Data provided START

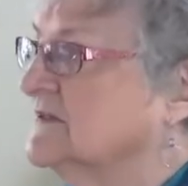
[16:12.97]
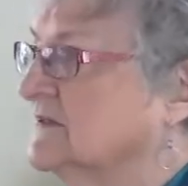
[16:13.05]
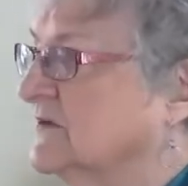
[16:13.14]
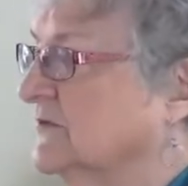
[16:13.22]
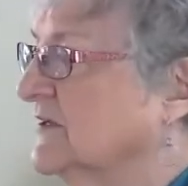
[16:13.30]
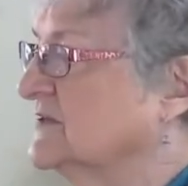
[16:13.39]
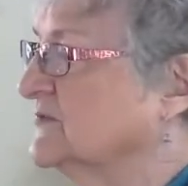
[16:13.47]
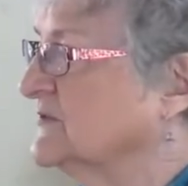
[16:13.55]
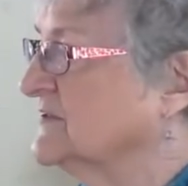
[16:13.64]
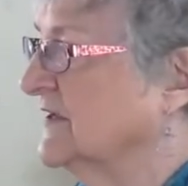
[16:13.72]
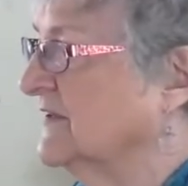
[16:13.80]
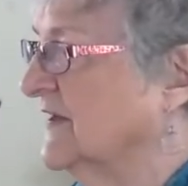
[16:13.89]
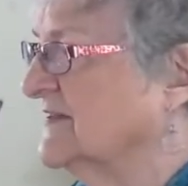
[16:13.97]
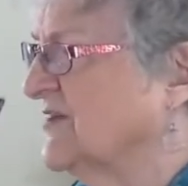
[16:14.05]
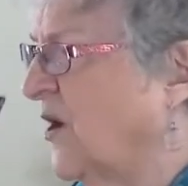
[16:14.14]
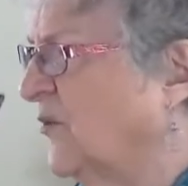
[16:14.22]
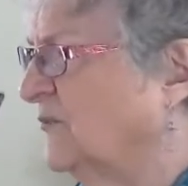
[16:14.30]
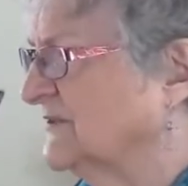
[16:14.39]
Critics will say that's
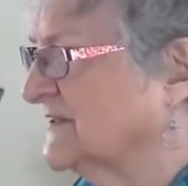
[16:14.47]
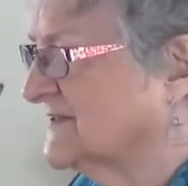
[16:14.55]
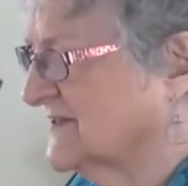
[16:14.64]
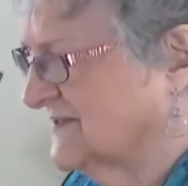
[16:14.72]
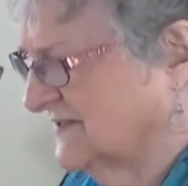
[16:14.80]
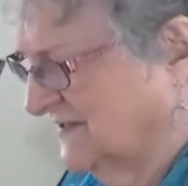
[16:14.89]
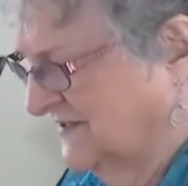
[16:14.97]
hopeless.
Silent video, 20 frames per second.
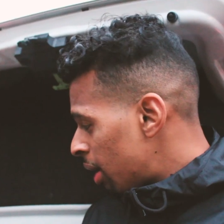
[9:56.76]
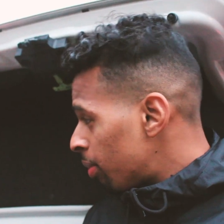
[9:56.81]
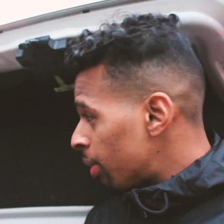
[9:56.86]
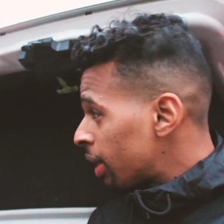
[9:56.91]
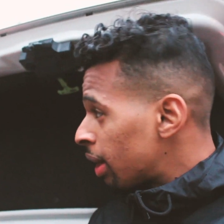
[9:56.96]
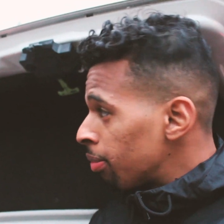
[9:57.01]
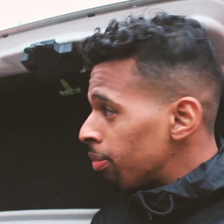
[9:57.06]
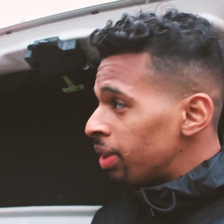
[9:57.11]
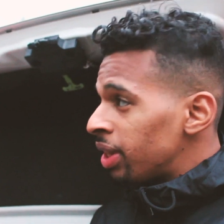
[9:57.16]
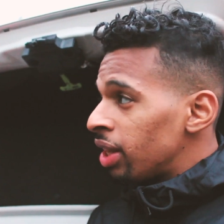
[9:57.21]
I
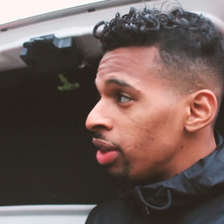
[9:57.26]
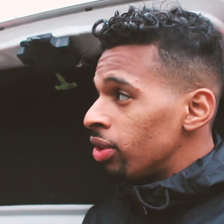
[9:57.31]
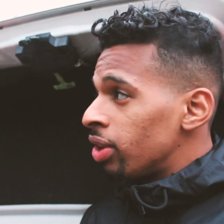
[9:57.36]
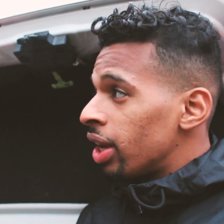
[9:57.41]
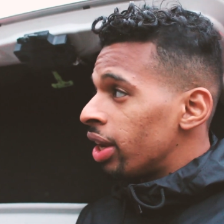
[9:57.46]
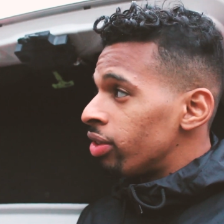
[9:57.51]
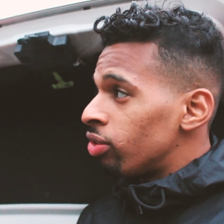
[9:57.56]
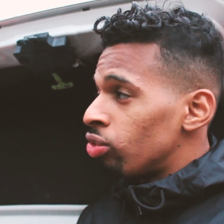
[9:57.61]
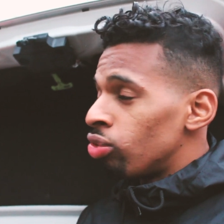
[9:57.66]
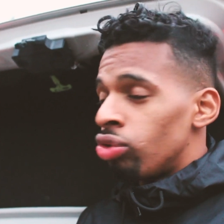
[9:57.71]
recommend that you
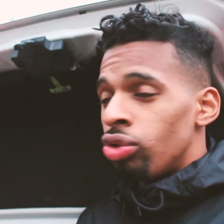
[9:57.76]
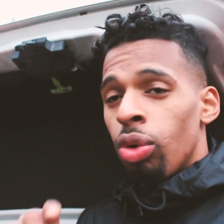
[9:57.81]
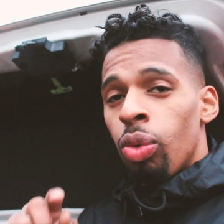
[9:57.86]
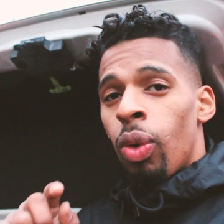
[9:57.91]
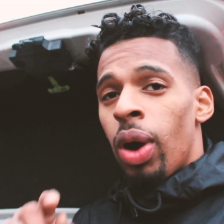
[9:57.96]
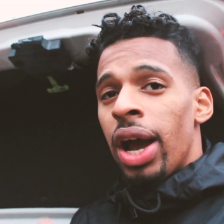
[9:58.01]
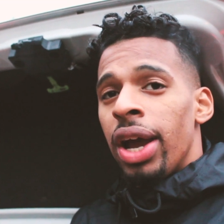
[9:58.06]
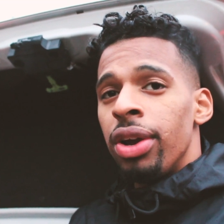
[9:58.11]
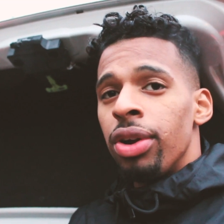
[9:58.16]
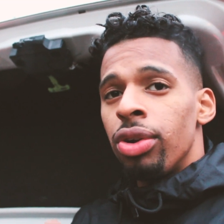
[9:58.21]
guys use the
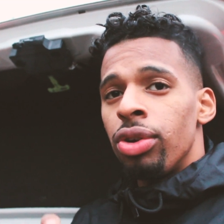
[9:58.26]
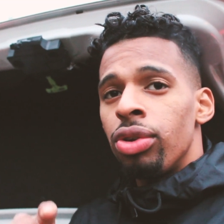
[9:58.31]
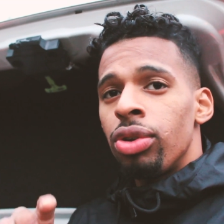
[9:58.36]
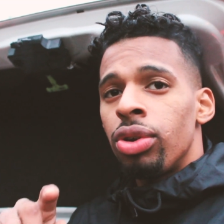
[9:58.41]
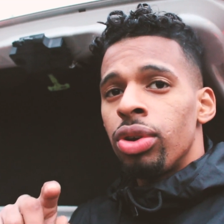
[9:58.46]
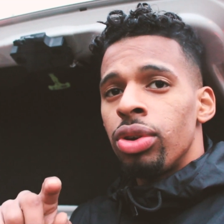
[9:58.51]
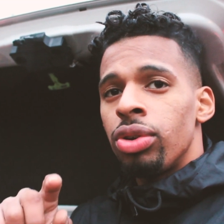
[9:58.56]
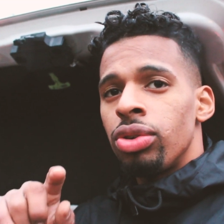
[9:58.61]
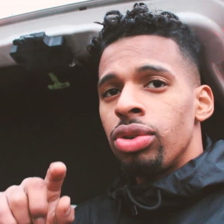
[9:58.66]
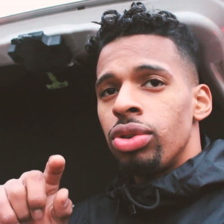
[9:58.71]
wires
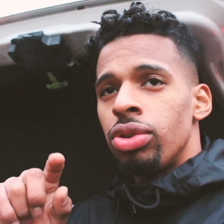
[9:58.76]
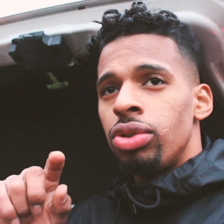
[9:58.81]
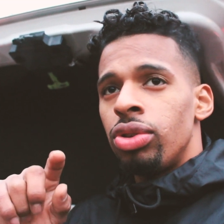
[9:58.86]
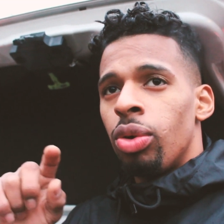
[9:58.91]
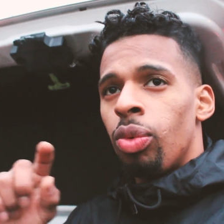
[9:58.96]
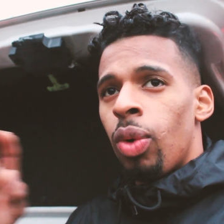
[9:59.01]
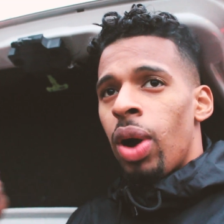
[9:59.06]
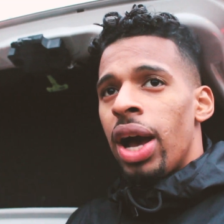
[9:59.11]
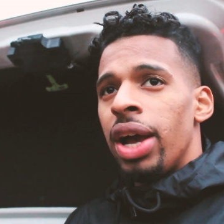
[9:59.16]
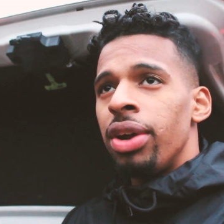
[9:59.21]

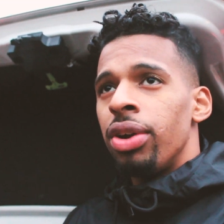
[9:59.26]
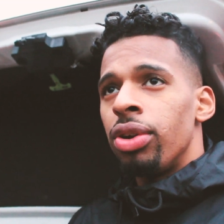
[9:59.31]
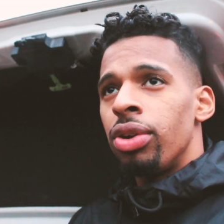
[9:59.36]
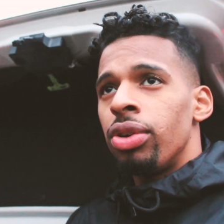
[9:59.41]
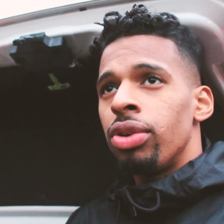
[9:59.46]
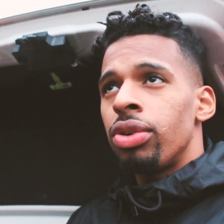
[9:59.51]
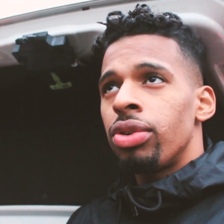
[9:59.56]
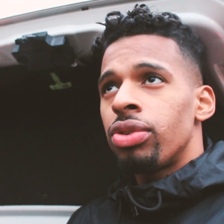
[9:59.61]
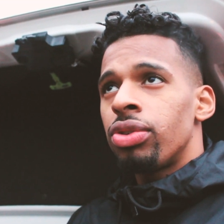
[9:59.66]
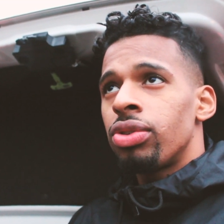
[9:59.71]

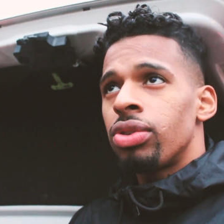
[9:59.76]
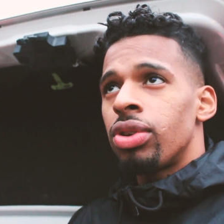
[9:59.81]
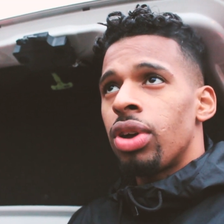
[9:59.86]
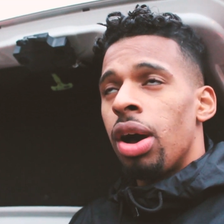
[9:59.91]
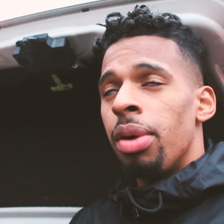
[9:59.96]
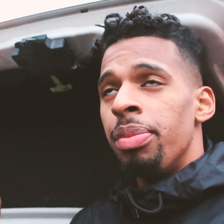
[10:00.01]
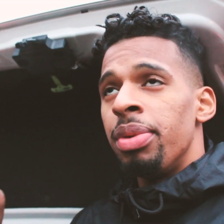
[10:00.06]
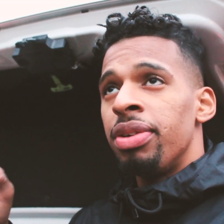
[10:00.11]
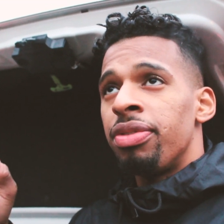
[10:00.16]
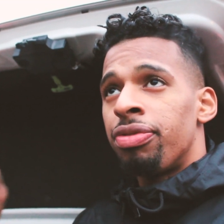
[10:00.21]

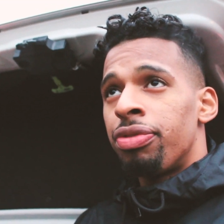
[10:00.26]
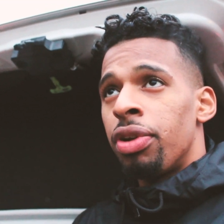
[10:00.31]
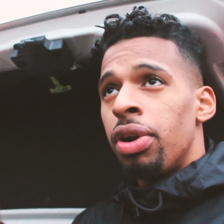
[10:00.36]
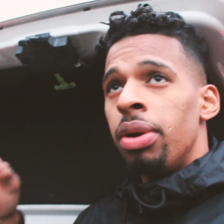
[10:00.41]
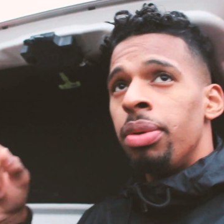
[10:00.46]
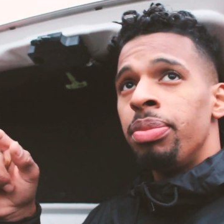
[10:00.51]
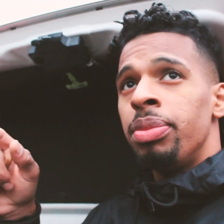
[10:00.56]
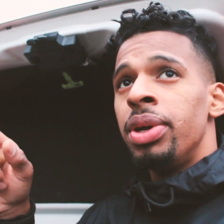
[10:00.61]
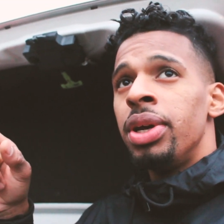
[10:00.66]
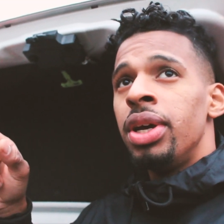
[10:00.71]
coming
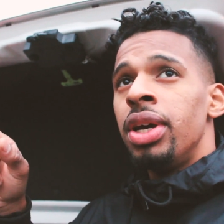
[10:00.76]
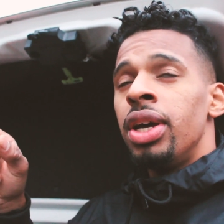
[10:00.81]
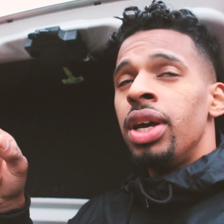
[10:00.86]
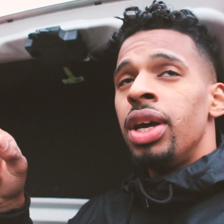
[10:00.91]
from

Data provided END

# Task instructions
Reproduce the whole listing verbatim. Pictures stay out of the copy.

# Written solution
[16:12.97]
[16:13.05]
[16:13.14]
[16:13.22]
[16:13.30]
[16:13.39]
[16:13.47]
[16:13.55]
[16:13.64]
[16:13.72]
[16:13.80]
[16:13.89]
[16:13.97]
[16:14.05]
[16:14.14]
[16:14.22]
[16:14.30]
[16:14.39]
Critics will say that's
[16:14.47]
[16:14.55]
[16:14.64]
[16:14.72]
[16:14.80]
[16:14.89]
[16:14.97]
hopeless.
Silent video, 20 frames per second.
[9:56.76]
[9:56.81]
[9:56.86]
[9:56.91]
[9:56.96]
[9:57.01]
[9:57.06]
[9:57.11]
[9:57.16]
[9:57.21]
I
[9:57.26]
[9:57.31]
[9:57.36]
[9:57.41]
[9:57.46]
[9:57.51]
[9:57.56]
[9:57.61]
[9:57.66]
[9:57.71]
recommend that you
[9:57.76]
[9:57.81]
[9:57.86]
[9:57.91]
[9:57.96]
[9:58.01]
[9:58.06]
[9:58.11]
[9:58.16]
[9:58.21]
guys use the
[9:58.26]
[9:58.31]
[9:58.36]
[9:58.41]
[9:58.46]
[9:58.51]
[9:58.56]
[9:58.61]
[9:58.66]
[9:58.71]
wires
[9:58.76]
[9:58.81]
[9:58.86]
[9:58.91]
[9:58.96]
[9:59.01]
[9:59.06]
[9:59.11]
[9:59.16]
[9:59.21]

[9:59.26]
[9:59.31]
[9:59.36]
[9:59.41]
[9:59.46]
[9:59.51]
[9:59.56]
[9:59.61]
[9:59.66]
[9:59.71]

[9:59.76]
[9:59.81]
[9:59.86]
[9:59.91]
[9:59.96]
[10:00.01]
[10:00.06]
[10:00.11]
[10:00.16]
[10:00.21]

[10:00.26]
[10:00.31]
[10:00.36]
[10:00.41]
[10:00.46]
[10:00.51]
[10:00.56]
[10:00.61]
[10:00.66]
[10:00.71]
coming
[10:00.76]
[10:00.81]
[10:00.86]
[10:00.91]
from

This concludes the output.